■ **ABOUT THIS TASK**
Every entry needs to be written out again exactly, with its pictures removed.

■ **MATERIAL PROVIDED**
■ ■ ■ ■ ■

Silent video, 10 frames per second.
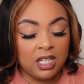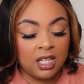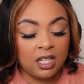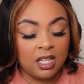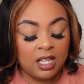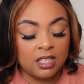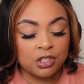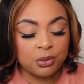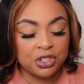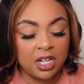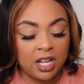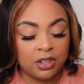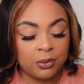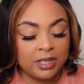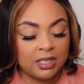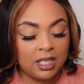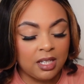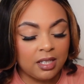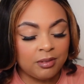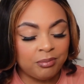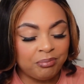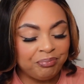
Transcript: in it, and this was shade 310.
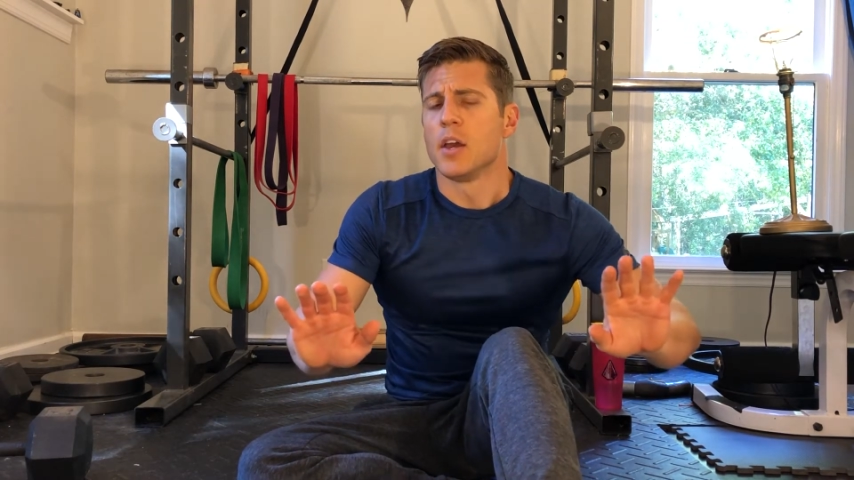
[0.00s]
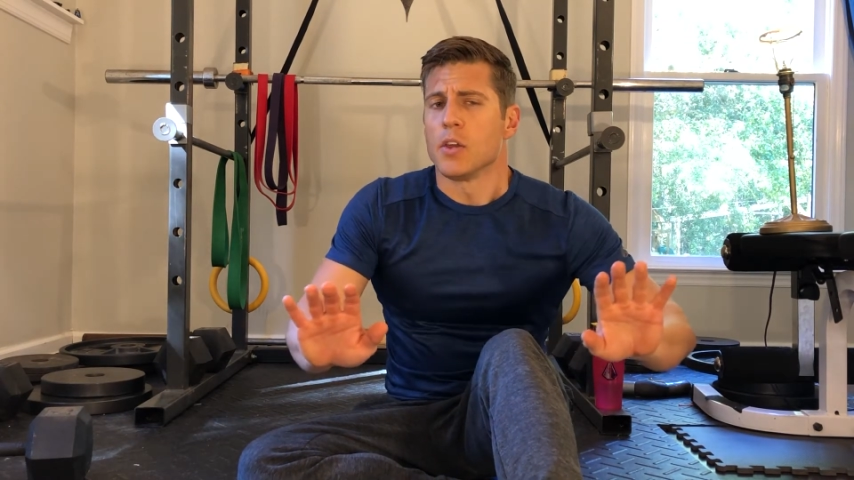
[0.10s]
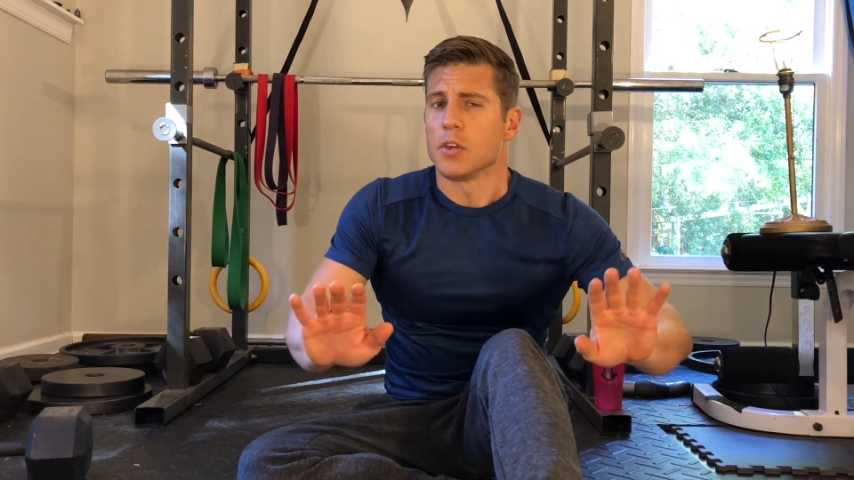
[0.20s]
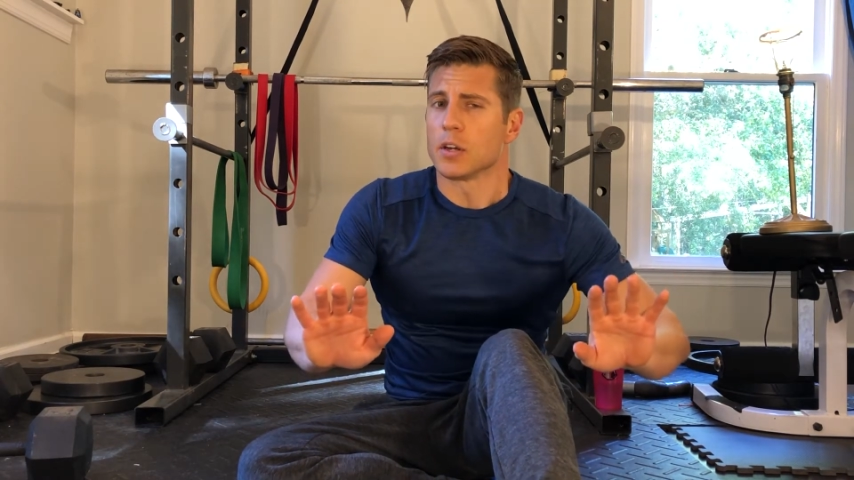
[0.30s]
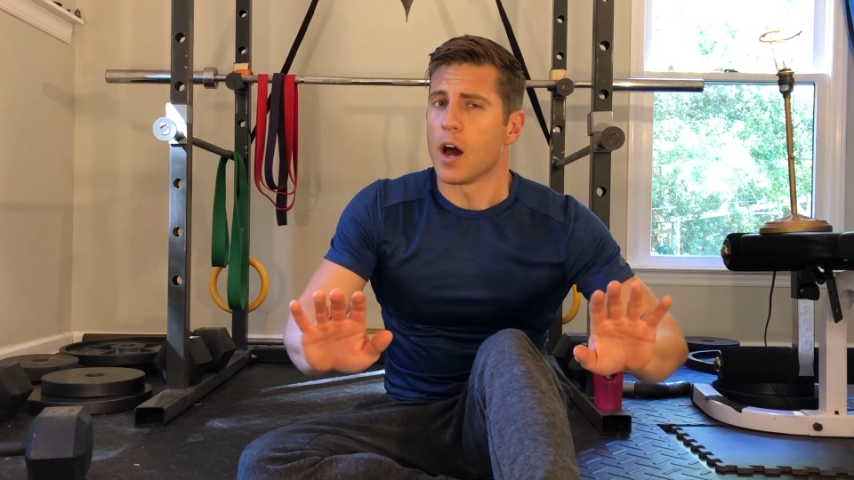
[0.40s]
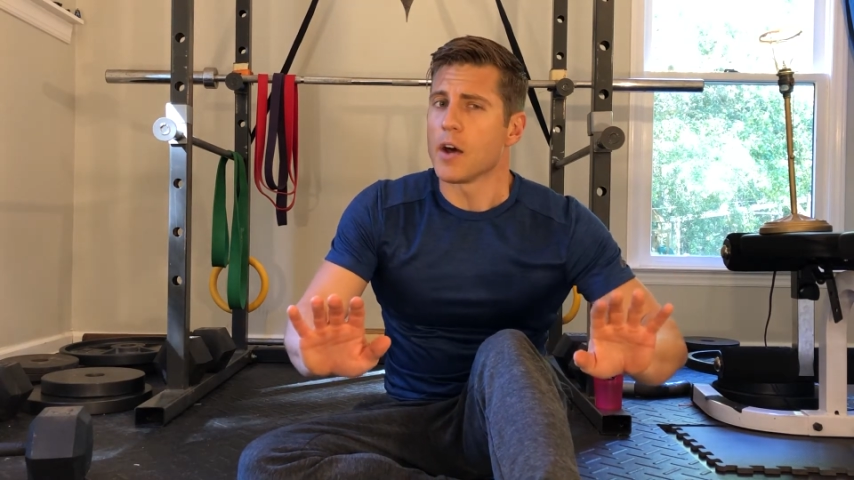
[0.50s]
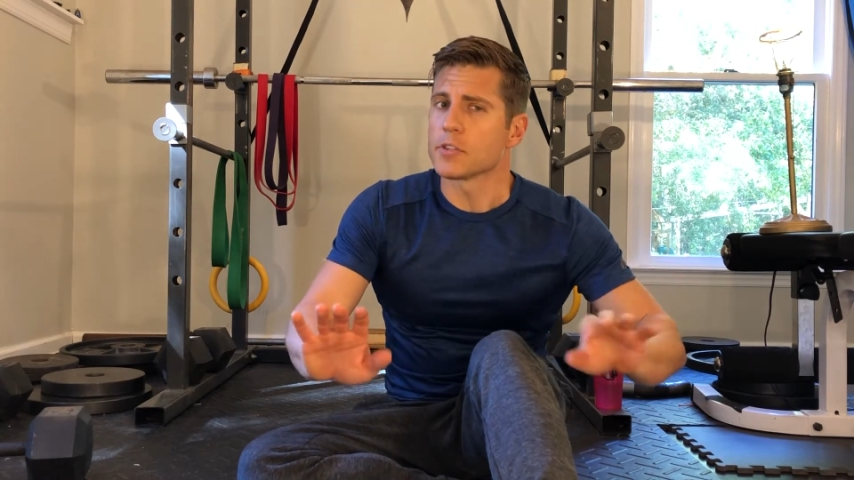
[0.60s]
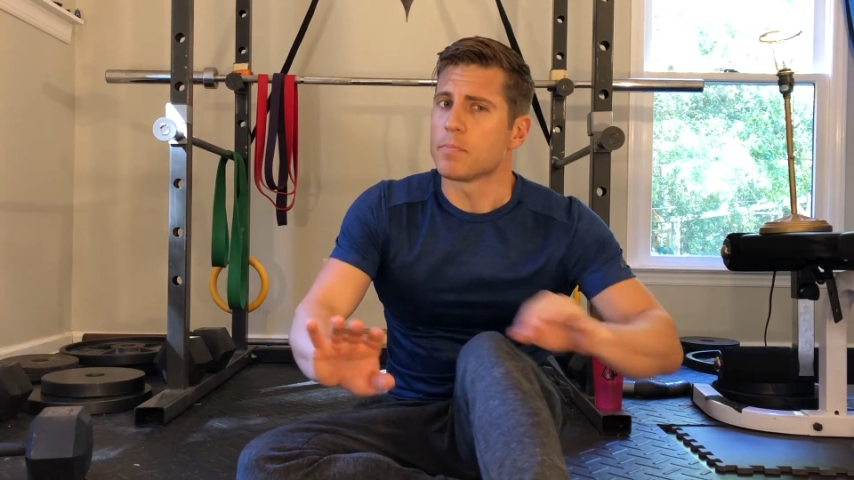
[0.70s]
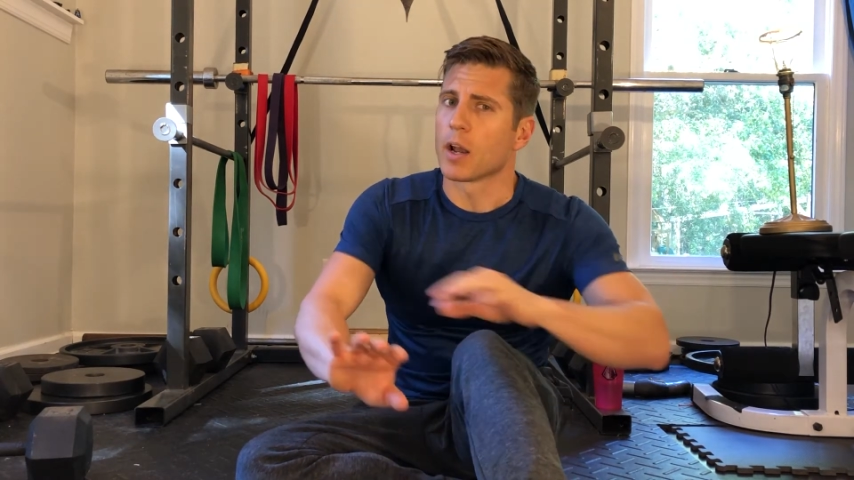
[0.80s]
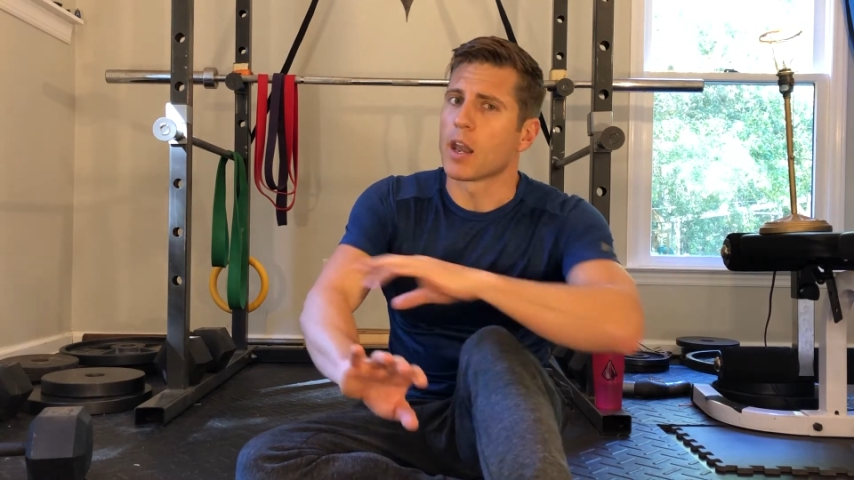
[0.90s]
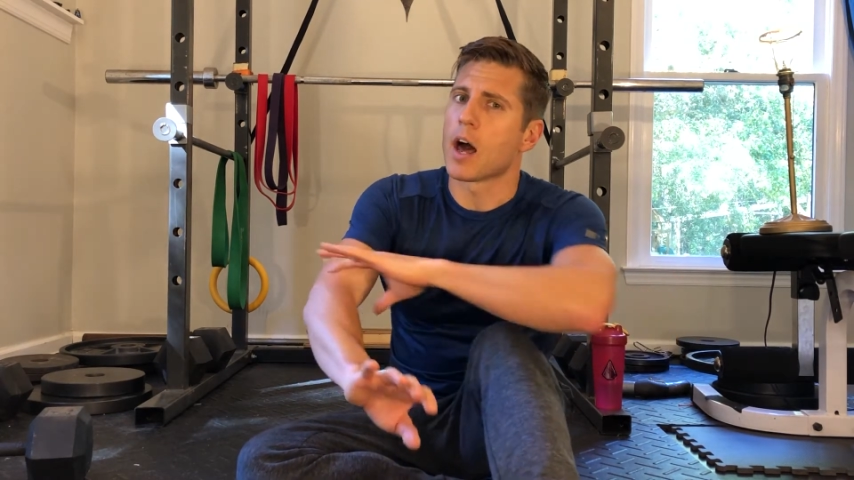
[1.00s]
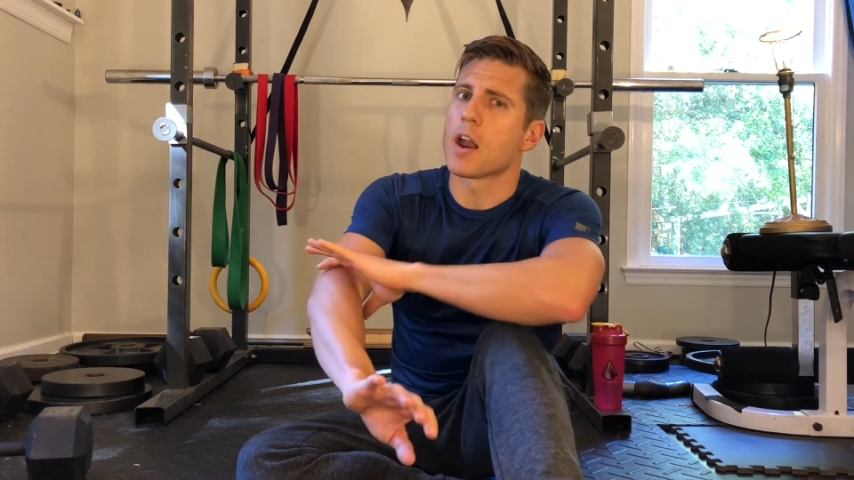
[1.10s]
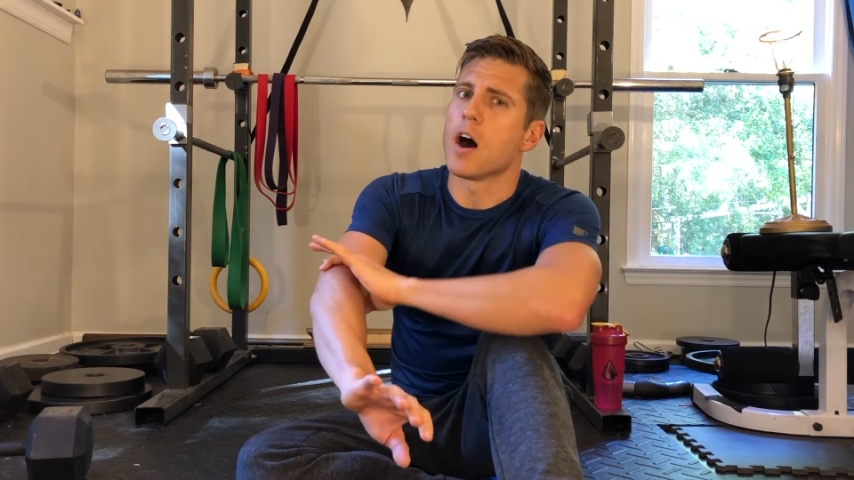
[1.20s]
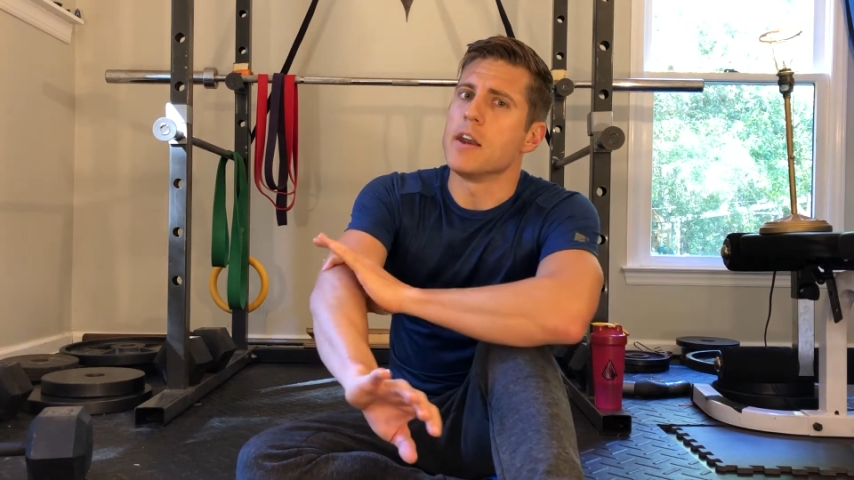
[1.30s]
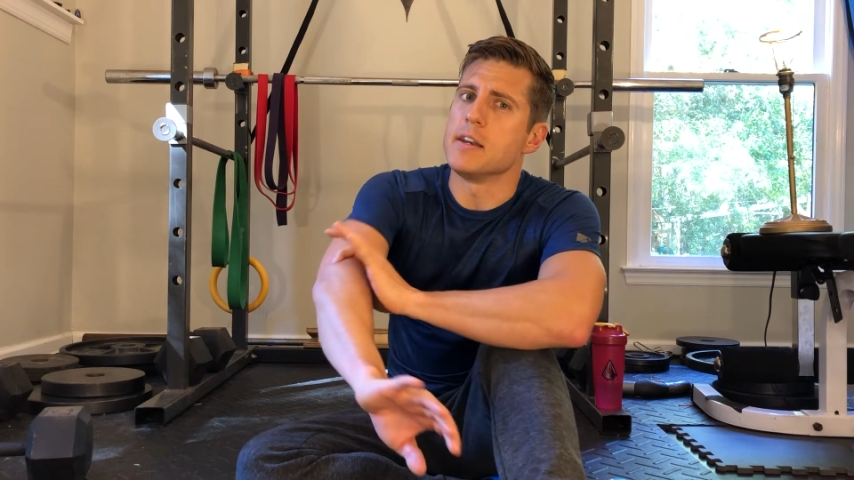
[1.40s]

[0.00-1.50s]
You can also put a lot of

■ ■ ■ ■ ■

■ **WRITTEN RESPONSE**
Silent video, 10 frames per second.
Transcript: in it, and this was shade 310.
[0.00s]
[0.10s]
[0.20s]
[0.30s]
[0.40s]
[0.50s]
[0.60s]
[0.70s]
[0.80s]
[0.90s]
[1.00s]
[1.10s]
[1.20s]
[1.30s]
[1.40s]

[0.00-1.50s]
You can also put a lot of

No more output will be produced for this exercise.